Era fuor di dubbio che Beppe condividesse con il fratellastro Silvio il culto della personalità. La metodologia usata era differente, certo, ma il fine era identico: essere considerati salvatori del popolo oppresso, facendo confluire nelle proprie mani un potere assoluto, con tanto di diritto di vita e di “morte” sui propri sottoposti.
Nonostante ciò, molti erano i seguaci che penzolavano dalle sue labbra sputacchiose e così, urlando come un ossesso, si incamminò verso le elezioni.

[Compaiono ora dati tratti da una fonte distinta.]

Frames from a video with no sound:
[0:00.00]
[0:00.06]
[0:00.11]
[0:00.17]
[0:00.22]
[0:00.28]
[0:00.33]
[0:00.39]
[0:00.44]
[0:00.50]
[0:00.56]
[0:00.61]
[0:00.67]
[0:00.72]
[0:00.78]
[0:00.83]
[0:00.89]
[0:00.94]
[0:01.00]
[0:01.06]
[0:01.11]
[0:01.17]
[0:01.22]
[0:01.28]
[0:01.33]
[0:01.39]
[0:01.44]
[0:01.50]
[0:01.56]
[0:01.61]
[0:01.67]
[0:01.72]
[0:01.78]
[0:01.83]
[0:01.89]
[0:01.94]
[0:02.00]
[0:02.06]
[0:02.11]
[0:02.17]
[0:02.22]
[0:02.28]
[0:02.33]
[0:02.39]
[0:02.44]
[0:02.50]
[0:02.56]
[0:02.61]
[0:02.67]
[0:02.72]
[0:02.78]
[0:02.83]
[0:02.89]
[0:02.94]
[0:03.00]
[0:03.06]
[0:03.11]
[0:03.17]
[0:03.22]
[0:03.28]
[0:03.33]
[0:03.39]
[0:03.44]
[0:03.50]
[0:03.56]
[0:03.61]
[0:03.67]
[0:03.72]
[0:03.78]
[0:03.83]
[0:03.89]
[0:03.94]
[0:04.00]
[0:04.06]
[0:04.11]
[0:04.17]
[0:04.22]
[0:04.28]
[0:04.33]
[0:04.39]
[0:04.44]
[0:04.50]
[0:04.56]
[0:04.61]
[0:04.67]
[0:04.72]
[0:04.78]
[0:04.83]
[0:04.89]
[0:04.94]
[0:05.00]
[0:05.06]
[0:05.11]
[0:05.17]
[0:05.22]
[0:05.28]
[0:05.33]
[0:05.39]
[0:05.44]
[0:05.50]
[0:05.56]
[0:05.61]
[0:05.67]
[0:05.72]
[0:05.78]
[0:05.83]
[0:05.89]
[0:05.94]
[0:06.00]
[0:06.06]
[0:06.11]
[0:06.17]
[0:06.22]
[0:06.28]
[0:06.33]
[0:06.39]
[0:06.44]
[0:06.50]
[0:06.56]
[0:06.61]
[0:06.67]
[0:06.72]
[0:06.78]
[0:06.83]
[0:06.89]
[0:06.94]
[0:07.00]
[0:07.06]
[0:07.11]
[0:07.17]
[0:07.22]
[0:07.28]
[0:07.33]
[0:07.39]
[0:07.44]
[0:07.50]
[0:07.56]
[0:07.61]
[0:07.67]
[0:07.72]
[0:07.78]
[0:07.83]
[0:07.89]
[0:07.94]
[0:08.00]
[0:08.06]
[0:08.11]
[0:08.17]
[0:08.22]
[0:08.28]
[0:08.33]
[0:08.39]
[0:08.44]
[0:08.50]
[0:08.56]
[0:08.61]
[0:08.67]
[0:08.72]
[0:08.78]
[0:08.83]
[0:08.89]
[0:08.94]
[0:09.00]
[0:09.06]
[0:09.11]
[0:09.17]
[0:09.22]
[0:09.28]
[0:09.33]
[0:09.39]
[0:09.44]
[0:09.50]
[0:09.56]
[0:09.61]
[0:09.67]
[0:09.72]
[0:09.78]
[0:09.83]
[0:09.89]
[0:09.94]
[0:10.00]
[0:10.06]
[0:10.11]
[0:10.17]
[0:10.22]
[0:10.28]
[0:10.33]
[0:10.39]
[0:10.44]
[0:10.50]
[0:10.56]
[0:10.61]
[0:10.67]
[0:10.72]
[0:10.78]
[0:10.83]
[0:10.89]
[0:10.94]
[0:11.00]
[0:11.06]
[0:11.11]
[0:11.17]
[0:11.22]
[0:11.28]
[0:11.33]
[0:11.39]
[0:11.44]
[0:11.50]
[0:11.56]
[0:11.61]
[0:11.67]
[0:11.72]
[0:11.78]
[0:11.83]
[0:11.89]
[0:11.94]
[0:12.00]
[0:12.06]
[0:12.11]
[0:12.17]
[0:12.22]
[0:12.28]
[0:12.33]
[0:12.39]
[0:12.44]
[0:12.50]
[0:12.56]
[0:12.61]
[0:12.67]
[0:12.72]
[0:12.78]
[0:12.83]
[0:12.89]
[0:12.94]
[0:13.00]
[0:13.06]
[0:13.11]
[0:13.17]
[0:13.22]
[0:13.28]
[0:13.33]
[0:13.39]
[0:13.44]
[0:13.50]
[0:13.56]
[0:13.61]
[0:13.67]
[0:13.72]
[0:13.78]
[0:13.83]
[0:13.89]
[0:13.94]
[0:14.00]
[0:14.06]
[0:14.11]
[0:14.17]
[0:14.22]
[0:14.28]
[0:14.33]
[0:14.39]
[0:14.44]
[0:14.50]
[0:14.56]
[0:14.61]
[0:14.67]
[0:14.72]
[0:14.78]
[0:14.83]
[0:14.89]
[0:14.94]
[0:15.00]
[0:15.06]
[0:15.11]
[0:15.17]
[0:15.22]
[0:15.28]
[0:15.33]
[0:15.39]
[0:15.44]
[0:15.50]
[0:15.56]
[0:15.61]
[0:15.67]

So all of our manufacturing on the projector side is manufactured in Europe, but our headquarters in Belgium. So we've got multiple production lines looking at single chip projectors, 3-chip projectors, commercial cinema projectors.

E vissero tutti felici e contenti… Andreotti compreso.
La favola dimostra che per lunga tradizione il popolo ama gli arringatori di folle, le personalità carismatiche che si propongono come personificazione del cambiamento, come uomini nuovi dotati di grande moralità. Grillo lo sapeva, conosceva i suoi polli.
Lo stesso popolo di zeri pronto ad accodarsi all’uno di turno per diventare cento, mille, un miliardo avrebbe dovuto imparare che chi ha torto grida sempre più forte e che sono proprio i dittatori che propongono soluzioni esaltanti e semplici per risolvere i mali del mondo.
1 Sigla delle Fiabe sonore, Fabbri Editori.
2Trad. dal siciliano, letteralmente “gola foderata di stagno”.